生きていこうと思えば、時間は前にしか進まない。
至極当然なそんな事実が、時として人を傷つける。
生きていこうと思えば、時間は前にしか「進めない」と感じる人もいる。
生きていくという行為が、どこか重しとなる。
けれど、生きるのが辛いの反対は死にたいだと思われがちで、生きるという前進行為そのものに息苦しさを感じているということは伝わりにくい。
生きていくというのは難しい。人それぞれに人生の息苦しさはある。
この作品は、そんな息苦しさを描いているように感じられた。
前半は、浮気という普遍的な出来事が描かれる。浮気相談を通じ、まるで人生が絶望の闇に染まってしまったかのように感じている当事者と、どこか冷静で客観的である主人公の対比がある。

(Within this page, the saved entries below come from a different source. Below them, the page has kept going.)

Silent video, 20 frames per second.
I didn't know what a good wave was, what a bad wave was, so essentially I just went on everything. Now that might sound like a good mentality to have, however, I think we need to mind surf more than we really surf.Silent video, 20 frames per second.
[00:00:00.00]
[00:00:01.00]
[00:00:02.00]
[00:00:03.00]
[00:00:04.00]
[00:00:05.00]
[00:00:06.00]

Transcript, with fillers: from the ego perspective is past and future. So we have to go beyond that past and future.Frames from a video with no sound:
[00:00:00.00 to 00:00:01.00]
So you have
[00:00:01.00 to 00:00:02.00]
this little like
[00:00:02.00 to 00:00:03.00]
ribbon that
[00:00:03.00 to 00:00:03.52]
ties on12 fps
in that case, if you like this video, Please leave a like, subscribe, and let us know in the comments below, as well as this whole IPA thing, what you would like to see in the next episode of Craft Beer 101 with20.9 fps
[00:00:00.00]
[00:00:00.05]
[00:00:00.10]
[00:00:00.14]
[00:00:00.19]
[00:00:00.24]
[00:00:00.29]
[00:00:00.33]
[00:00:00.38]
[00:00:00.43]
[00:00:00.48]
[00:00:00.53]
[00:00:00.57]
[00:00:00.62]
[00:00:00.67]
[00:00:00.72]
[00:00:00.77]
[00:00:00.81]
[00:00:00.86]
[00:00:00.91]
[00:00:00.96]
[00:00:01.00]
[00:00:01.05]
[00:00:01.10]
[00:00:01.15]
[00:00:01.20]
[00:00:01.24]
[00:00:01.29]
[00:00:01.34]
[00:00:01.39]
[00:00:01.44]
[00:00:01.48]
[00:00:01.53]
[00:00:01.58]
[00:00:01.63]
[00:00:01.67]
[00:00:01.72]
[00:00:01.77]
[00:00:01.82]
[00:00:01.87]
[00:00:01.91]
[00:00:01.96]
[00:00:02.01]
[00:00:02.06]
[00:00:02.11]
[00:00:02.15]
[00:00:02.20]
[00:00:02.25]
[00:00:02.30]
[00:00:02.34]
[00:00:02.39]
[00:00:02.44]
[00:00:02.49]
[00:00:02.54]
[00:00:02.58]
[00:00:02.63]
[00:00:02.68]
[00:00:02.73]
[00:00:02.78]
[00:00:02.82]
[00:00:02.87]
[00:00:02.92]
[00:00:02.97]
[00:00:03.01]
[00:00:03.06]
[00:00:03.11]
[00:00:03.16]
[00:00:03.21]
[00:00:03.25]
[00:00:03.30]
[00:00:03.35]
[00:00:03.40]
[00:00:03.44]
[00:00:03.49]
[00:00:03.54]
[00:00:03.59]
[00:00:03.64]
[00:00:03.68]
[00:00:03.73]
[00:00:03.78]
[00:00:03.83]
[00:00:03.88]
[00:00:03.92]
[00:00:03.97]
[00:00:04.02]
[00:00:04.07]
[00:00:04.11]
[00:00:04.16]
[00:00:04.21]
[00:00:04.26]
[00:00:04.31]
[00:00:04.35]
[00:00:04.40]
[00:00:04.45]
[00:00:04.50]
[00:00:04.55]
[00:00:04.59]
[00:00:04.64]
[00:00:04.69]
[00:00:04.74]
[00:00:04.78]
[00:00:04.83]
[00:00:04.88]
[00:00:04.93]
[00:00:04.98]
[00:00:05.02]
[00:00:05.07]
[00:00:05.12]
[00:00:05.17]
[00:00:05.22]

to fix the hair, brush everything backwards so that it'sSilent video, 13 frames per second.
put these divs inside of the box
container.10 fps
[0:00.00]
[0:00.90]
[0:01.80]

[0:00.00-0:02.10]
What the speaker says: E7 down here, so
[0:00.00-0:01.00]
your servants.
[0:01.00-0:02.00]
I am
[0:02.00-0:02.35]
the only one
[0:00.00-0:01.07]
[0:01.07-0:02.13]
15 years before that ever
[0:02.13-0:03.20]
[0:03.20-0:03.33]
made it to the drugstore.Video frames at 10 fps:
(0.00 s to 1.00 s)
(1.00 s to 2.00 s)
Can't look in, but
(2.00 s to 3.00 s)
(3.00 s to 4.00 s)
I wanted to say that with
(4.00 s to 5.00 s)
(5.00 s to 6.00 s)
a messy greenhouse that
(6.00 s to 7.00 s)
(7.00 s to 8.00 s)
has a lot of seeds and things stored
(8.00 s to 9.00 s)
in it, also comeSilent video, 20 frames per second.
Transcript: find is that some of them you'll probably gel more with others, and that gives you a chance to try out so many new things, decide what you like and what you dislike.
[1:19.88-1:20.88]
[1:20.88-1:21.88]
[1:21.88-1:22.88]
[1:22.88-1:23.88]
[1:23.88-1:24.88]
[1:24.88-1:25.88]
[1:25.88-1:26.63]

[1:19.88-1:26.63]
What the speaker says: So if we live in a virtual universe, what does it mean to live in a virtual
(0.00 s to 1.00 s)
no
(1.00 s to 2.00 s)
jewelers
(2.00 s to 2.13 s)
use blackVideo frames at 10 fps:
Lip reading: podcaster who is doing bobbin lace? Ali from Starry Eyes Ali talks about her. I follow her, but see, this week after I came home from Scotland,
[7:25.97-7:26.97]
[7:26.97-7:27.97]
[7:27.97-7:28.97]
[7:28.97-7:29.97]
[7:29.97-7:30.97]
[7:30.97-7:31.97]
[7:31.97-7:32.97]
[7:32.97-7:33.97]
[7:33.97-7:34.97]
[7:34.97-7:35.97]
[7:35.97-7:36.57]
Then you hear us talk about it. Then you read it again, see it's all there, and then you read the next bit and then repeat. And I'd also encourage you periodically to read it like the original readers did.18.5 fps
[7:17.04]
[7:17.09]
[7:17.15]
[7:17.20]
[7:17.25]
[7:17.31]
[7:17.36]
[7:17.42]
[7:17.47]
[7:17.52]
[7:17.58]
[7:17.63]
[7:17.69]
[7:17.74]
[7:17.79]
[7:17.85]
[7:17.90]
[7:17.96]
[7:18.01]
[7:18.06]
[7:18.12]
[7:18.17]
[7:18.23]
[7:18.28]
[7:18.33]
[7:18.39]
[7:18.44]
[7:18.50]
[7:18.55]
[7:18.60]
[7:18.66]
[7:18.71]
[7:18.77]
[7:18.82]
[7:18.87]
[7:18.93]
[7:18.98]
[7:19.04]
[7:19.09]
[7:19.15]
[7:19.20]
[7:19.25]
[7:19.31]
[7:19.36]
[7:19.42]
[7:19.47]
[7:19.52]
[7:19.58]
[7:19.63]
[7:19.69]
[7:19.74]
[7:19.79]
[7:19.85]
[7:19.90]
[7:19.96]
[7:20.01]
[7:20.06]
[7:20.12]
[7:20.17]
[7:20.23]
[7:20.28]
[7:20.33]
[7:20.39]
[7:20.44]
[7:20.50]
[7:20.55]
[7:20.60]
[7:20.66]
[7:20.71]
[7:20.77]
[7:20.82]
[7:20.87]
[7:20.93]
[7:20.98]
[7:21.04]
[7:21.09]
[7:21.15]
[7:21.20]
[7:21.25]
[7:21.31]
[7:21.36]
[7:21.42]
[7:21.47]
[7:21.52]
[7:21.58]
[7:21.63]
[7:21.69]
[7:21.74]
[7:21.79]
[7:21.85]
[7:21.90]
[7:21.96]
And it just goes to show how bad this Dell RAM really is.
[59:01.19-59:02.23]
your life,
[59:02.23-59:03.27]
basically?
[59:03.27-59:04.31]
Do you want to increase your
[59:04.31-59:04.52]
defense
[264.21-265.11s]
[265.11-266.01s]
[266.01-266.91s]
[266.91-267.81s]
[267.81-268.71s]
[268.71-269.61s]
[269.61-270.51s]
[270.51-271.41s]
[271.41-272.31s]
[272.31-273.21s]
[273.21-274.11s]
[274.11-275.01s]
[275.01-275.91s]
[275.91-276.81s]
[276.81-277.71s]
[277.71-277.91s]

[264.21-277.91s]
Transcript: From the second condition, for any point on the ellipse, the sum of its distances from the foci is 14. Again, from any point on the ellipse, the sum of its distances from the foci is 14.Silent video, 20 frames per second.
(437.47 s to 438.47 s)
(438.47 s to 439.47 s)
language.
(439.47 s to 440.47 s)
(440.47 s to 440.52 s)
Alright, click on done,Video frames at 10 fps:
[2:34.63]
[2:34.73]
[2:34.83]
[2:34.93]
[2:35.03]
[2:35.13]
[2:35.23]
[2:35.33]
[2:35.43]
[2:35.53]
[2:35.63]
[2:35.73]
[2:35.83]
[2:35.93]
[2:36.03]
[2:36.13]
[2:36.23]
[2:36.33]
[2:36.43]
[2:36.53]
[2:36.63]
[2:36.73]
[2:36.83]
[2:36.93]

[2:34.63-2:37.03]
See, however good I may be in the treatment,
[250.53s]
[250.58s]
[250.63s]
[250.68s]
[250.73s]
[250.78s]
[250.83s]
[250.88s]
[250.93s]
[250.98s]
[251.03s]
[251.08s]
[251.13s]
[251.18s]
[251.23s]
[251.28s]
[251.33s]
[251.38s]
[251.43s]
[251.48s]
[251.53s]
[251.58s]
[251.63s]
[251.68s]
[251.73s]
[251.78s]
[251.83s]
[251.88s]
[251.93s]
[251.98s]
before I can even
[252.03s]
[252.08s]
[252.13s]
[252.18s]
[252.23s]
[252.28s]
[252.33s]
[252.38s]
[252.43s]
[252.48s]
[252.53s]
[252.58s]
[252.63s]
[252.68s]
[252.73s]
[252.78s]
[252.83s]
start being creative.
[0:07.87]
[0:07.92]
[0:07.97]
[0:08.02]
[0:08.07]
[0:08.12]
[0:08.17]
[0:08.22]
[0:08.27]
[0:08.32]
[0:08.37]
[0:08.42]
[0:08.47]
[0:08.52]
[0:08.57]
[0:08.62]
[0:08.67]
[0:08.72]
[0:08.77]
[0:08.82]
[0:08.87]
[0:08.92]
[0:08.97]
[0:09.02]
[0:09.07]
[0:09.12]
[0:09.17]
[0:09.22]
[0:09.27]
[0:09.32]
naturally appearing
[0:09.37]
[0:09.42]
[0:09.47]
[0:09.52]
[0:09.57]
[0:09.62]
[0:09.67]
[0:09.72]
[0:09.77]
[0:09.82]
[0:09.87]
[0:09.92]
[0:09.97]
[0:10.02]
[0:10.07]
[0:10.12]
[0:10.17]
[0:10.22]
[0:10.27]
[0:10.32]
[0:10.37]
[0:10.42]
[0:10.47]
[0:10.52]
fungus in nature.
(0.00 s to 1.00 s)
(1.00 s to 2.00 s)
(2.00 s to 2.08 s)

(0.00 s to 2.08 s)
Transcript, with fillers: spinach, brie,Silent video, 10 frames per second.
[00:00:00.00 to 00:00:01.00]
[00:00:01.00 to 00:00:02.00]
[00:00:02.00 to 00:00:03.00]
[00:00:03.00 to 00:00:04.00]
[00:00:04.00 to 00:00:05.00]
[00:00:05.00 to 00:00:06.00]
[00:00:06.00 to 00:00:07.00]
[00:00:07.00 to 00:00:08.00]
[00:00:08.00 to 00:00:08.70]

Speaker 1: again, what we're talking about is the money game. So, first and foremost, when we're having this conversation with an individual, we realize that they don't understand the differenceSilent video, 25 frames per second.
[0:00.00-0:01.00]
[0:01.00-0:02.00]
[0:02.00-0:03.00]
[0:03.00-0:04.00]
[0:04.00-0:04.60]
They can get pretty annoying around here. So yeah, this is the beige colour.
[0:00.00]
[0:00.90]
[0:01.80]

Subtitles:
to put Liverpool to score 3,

後半になると、物語は主人公の内面へと向かう。深大寺という、どこか静謐な場で独白されるのは、主人公が抱えてきた傷の事。心の、というよりも、物理的な意味での傷。痛々しく悲し気なそんな独白だが、そこにあるのは、重苦しさという類ではなく、どこか冷めた熱のような感情。矛盾しているようだが、そう感じる。
前半で語られたような普遍性とは異なる、ある種落ちきってしまった人の心。昏い。と表現したくなるが、主人公は、未だその昏さに愛を感じている。
恋愛というのは、難しい。そんなテーマは様々な形で描かれているが、本当の恋愛の難しさというのは、関係性という言葉で簡単に括れない。
愛を育む。
それはとても綺麗な言葉だ。けれど、主人公の中で育ち、根を張るものは、深夜の暗闇の中で茂る大樹へ感じる深淵と、同じ類に思える。
恋愛とは、ということを改めて考えさせてくれた一作。